TASK DIRECTIONS:
Each line below from the one containing "(142.30 s to 143.20 s)" through the one containing "[0:01.40-0:01.60]" should be output exactly as it stands, and no other line should appear.

TASK INPUT:
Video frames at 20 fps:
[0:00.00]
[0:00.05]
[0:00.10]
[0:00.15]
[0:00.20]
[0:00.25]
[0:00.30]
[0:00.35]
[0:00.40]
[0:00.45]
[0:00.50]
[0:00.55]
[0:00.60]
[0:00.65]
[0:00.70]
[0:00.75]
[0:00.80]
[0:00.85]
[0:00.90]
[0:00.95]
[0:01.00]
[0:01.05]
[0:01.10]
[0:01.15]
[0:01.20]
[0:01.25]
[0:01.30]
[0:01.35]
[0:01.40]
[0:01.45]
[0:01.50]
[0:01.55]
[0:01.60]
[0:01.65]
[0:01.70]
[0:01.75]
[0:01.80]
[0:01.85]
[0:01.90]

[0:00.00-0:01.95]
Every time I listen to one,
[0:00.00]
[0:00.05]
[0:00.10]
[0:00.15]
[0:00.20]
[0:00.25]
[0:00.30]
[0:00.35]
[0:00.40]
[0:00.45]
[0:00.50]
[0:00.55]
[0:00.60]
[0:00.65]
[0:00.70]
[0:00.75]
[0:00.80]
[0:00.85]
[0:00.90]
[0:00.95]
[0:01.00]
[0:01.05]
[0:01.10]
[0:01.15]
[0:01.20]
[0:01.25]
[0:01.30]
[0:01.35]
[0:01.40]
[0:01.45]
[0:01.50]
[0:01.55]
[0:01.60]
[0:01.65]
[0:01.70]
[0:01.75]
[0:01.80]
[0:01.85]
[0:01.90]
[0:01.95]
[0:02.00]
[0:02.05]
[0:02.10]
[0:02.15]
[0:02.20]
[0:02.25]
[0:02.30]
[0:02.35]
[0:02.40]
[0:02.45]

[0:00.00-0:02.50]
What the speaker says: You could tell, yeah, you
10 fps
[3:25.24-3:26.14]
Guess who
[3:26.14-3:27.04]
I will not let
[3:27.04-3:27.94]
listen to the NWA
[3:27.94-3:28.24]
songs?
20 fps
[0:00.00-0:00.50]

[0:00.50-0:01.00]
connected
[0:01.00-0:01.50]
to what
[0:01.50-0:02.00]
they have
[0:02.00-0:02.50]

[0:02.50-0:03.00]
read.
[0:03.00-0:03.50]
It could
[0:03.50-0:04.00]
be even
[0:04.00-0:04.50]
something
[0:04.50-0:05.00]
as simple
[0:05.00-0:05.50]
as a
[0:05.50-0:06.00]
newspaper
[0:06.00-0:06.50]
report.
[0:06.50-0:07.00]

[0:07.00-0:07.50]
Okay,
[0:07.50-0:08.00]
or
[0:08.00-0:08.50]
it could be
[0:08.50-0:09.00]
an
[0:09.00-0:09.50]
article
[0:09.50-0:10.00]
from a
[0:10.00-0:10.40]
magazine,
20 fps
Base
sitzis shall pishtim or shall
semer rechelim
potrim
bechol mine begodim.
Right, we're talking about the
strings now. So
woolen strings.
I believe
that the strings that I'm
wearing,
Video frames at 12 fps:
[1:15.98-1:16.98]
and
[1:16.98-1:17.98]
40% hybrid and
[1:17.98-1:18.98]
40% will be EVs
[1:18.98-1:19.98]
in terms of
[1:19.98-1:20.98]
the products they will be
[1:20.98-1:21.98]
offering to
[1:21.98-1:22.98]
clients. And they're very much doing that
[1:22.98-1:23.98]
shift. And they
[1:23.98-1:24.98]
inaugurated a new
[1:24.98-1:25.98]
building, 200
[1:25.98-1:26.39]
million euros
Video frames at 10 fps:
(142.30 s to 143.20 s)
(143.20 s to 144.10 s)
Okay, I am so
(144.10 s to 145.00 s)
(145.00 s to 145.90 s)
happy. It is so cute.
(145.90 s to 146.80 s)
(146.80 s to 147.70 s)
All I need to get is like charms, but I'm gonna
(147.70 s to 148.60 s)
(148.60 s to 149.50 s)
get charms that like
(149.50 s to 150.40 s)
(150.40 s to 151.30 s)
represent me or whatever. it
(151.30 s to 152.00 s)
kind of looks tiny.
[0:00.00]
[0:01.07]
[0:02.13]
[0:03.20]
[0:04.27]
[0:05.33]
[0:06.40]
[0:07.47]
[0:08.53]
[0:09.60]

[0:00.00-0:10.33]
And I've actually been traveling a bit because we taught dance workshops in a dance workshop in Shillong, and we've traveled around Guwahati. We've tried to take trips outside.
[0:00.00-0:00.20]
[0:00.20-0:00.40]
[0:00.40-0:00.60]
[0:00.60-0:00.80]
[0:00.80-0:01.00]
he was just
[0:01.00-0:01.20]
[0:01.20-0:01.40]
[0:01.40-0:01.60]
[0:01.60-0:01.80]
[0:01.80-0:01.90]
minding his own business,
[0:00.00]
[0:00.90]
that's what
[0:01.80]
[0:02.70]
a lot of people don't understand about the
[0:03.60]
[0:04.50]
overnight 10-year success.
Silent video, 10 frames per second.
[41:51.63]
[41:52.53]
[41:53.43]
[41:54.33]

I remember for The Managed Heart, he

OUTPUT BELOW:
(142.30 s to 143.20 s)
(143.20 s to 144.10 s)
Okay, I am so
(144.10 s to 145.00 s)
(145.00 s to 145.90 s)
happy. It is so cute.
(145.90 s to 146.80 s)
(146.80 s to 147.70 s)
All I need to get is like charms, but I'm gonna
(147.70 s to 148.60 s)
(148.60 s to 149.50 s)
get charms that like
(149.50 s to 150.40 s)
(150.40 s to 151.30 s)
represent me or whatever. it
(151.30 s to 152.00 s)
kind of looks tiny.
[0:00.00]
[0:01.07]
[0:02.13]
[0:03.20]
[0:04.27]
[0:05.33]
[0:06.40]
[0:07.47]
[0:08.53]
[0:09.60]

[0:00.00-0:10.33]
And I've actually been traveling a bit because we taught dance workshops in a dance workshop in Shillong, and we've traveled around Guwahati. We've tried to take trips outside.
[0:00.00-0:00.20]
[0:00.20-0:00.40]
[0:00.40-0:00.60]
[0:00.60-0:00.80]
[0:00.80-0:01.00]
he was just
[0:01.00-0:01.20]
[0:01.20-0:01.40]
[0:01.40-0:01.60]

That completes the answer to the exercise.